The working Jacquard Loom - to produce the elaborately patterned silk fabric and
below - elements of the 1877 machine showing the digital program on punched paper cards
After looking at some expensive silks in the factory-outlet it was off to the Golden Pavilion a gold leaf covered Zen temple in northern Kyoto.
Golden Pavilion; more tourists in kimono; Todaiji Temple; sacred deer; and the nearby Shinto shrine
The Todaiji Temple near Nara is said to feature the largest Buddha statue in the world. But I'm dubious. I'm sure we've seen a much bigger one in Myanmar - see our visit there. This may be the biggest bronze one. The large wooden roof support pillars replace whole tree trunks lost during the last fire. They are now composite with several beams strapped together to achieve the desired substantial diameter. This is so great that one of them has a small tunnel cut through so that, if slim and athletic enough, one can slide right through it. Some religious benefit is thus attained. It's quite good fun to watch. The surrounding park is home to over 1,000 holy deer, believed to be sacred messengers of the Shinto gods that inhabit the nearby Kasuga Taisha shrine. There may be something in this as they too like to eat paper, like the holy cows in India. Possibly this medium is the message.
Osaka and departure
Before leaving Japan we were to visit Osaka Castle at Dotobori. The fortifications that would discourage a conventional army even today were interesting. There was potential to get lost among the fortifications on the way out but we all made it back to the bus - eventually.

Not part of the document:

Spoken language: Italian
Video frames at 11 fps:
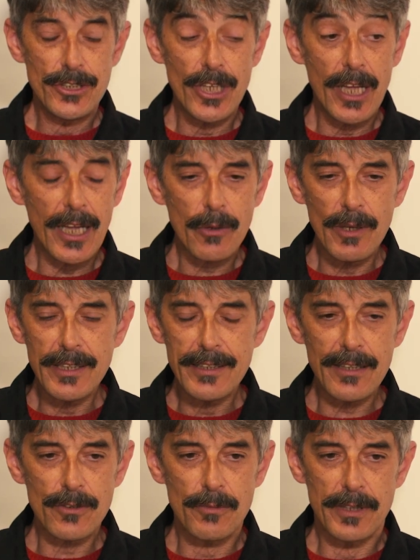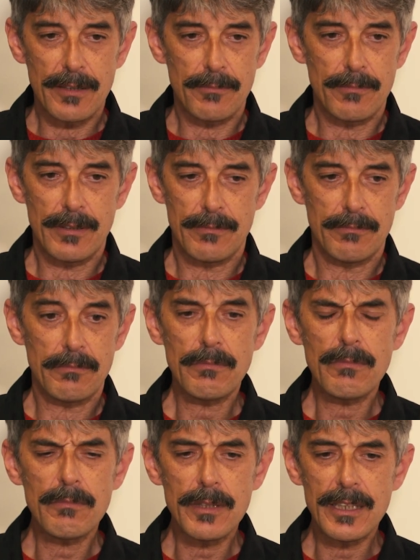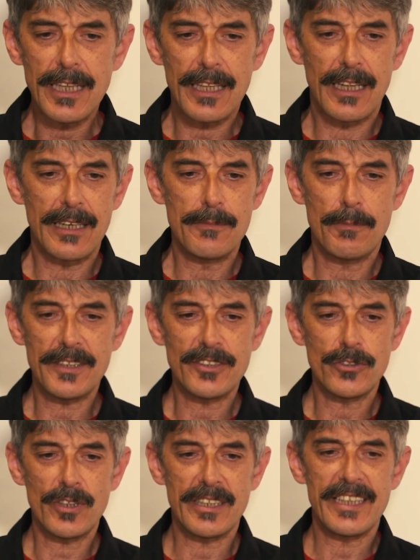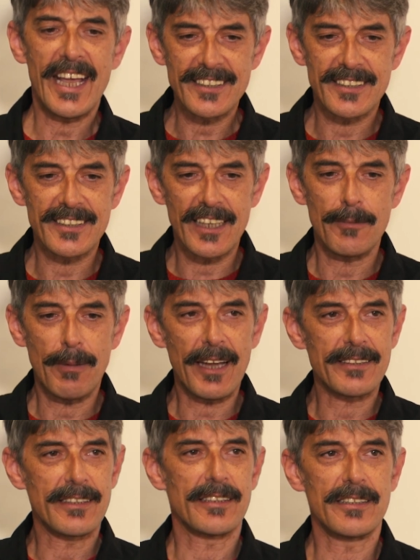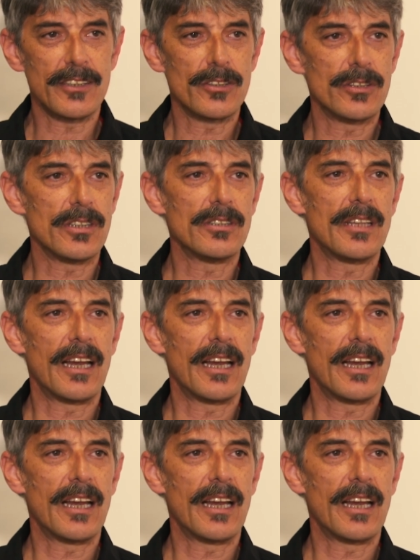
Cioè, quel teatro mi, mi, mi diede l'impressione di essere parte di, di,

Osaka Castle and its defences - note the gun apertures - they had gunpowder when the the walls built in the 1620s
Later the bus dropped us at a shopping mall, that fortuitously for Craig and I, turned out to have a commodious coffee shop. We settled while the shoppers shopped.
Osaka shopping
Our final bus trip in Japan was to the Stargate Hotel at Kansai Airport. This turned out to be the best hotel of the entire trip and was a good place to end this very interesting introduction to Japan thanks to SNA Tours.
We then flew to Hong Kong for a few days where we parted company with Craig and Sonia and went into China for one of our favourite indulgences, the five star Hotel InterContinental Shenzhen for a couple of much more luxurious days and nights.
When we returned to OZ and people asked how we had enjoyed the experience I found that I had to reply that Japan was not nearly as 'foreign feeling' as many other countries. It is after all a first world country a status it quickly attained way back at the beginning of the last century. There was a bit of a setback in 1945 but by the sixties it was well on the way to being one of the most developed and for us one of the most comfortable countries to visit.